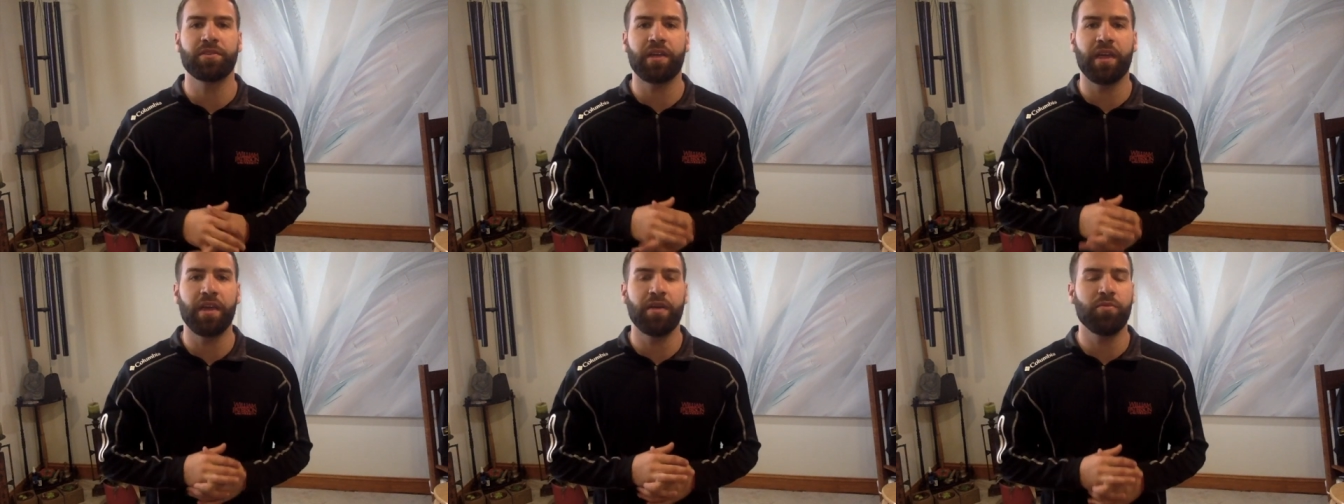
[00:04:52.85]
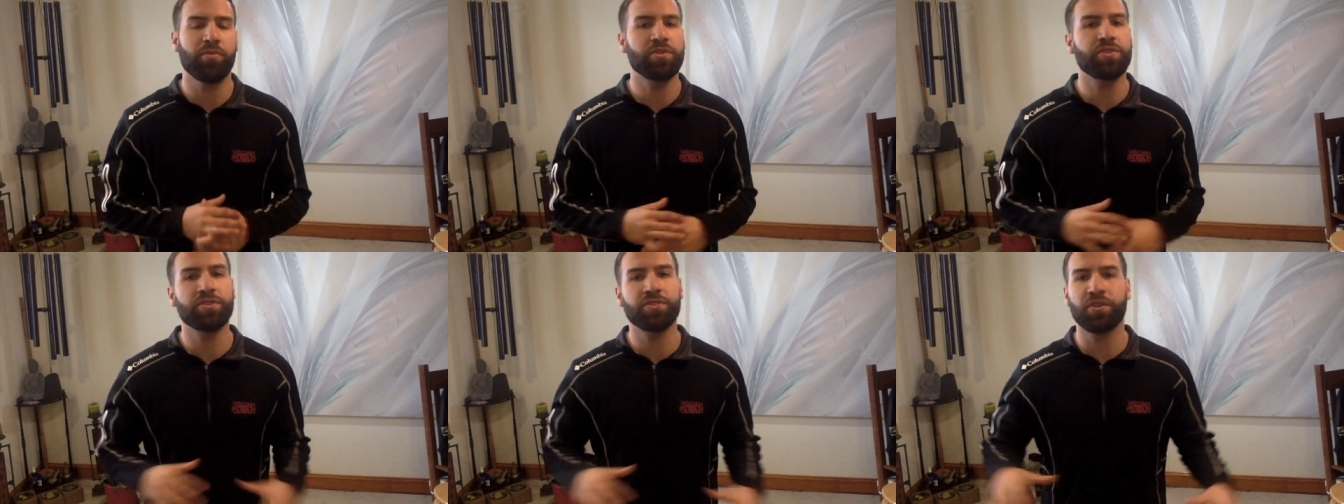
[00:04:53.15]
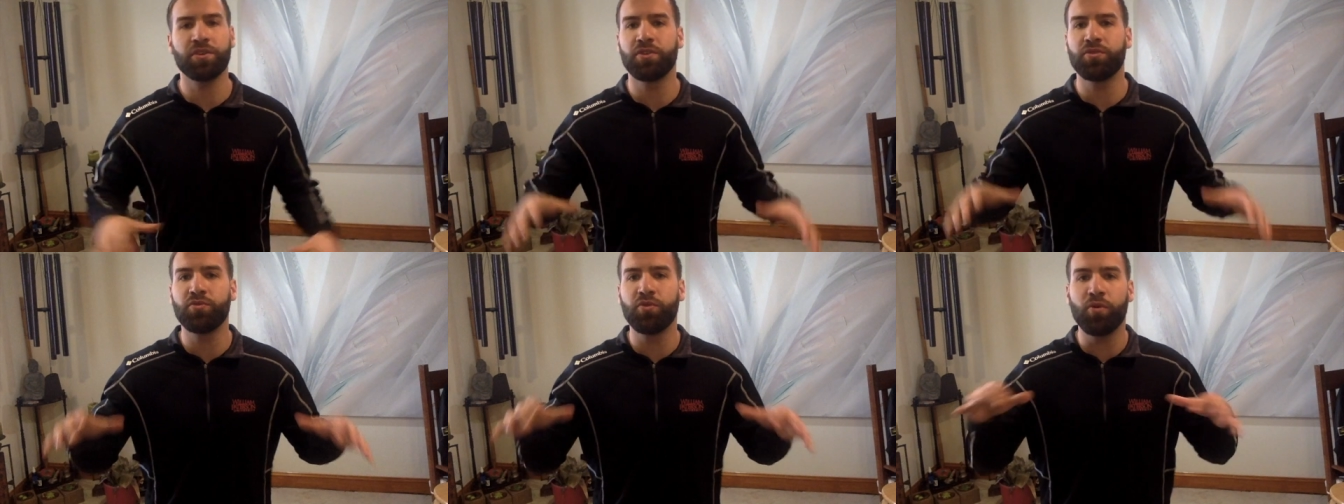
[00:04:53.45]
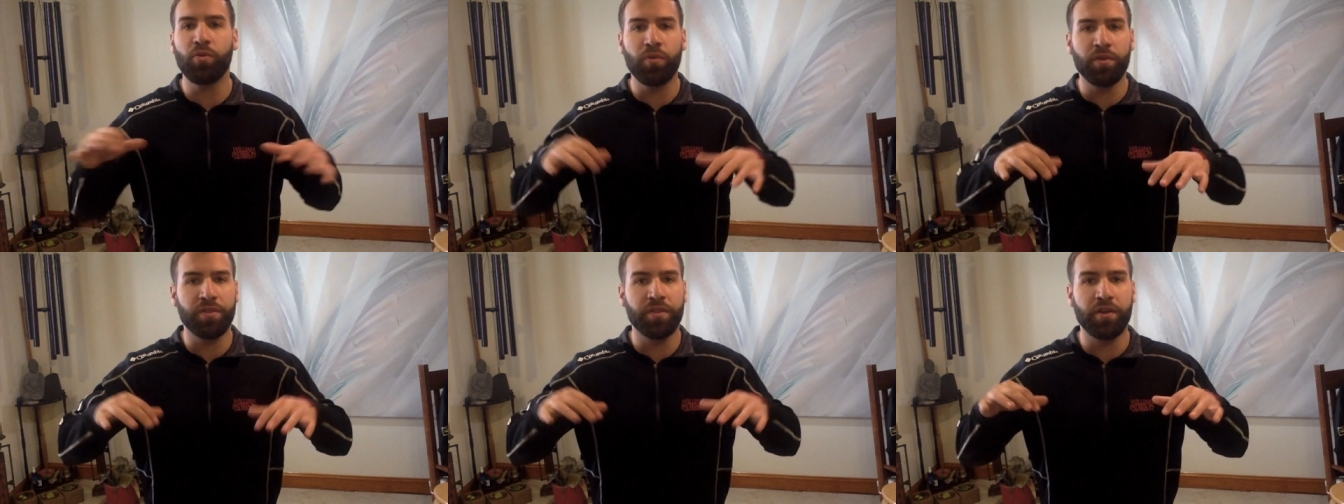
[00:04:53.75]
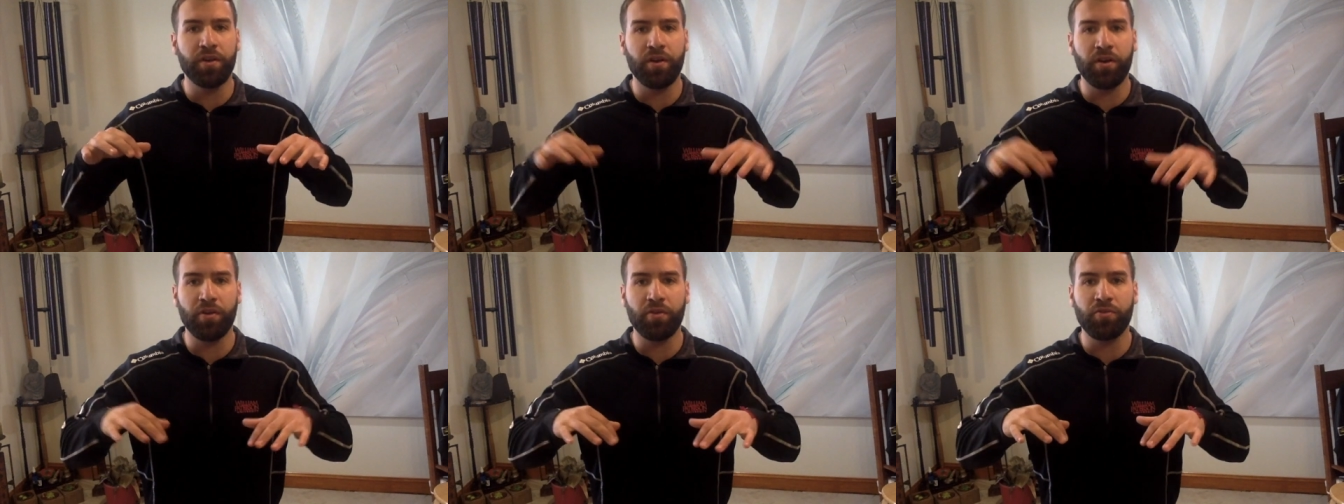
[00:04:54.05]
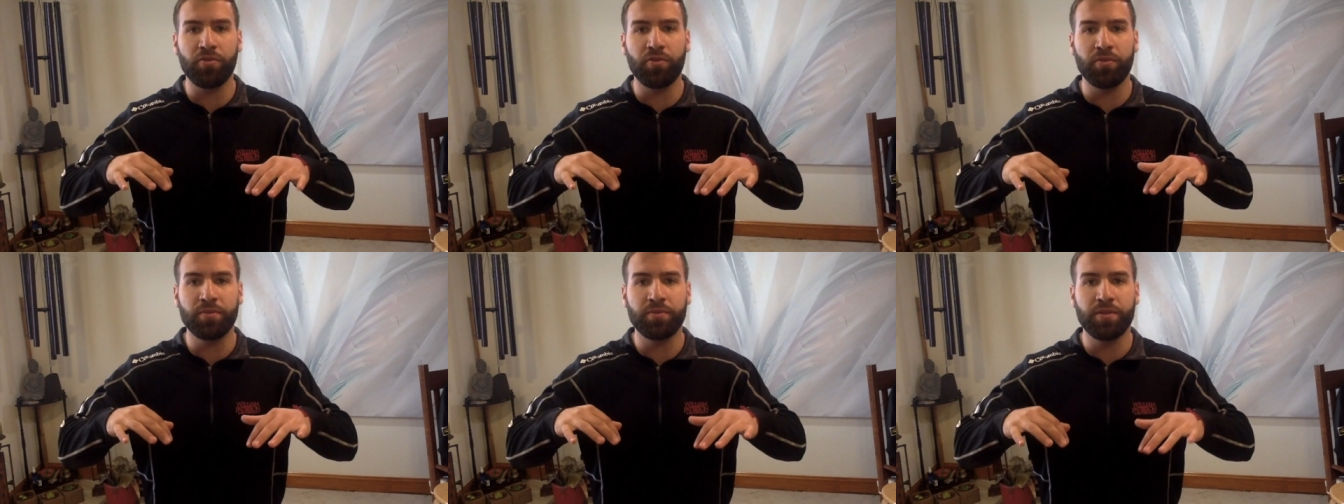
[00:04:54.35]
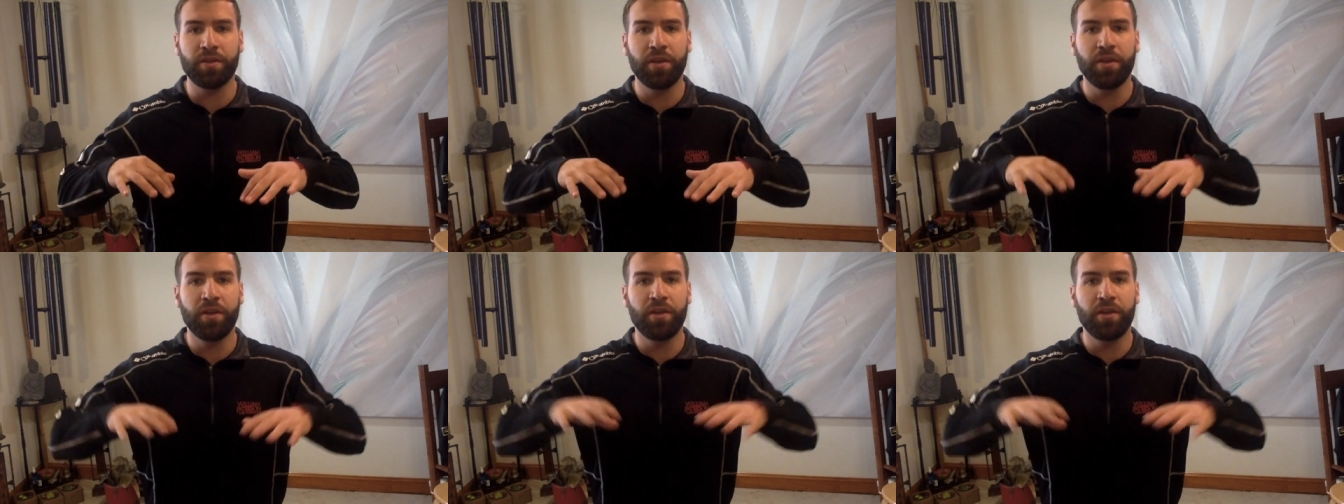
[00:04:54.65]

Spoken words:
okay? We're just going to do it within our groups.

**Try it**
Exactly restate the lines from the one holding "[00:04:53.75]" to the final line of the records above, including both and excluding pictures.

**Finished exercise**
[00:04:53.75]
[00:04:54.05]
[00:04:54.35]
[00:04:54.65]

Spoken words:
okay? We're just going to do it within our groups.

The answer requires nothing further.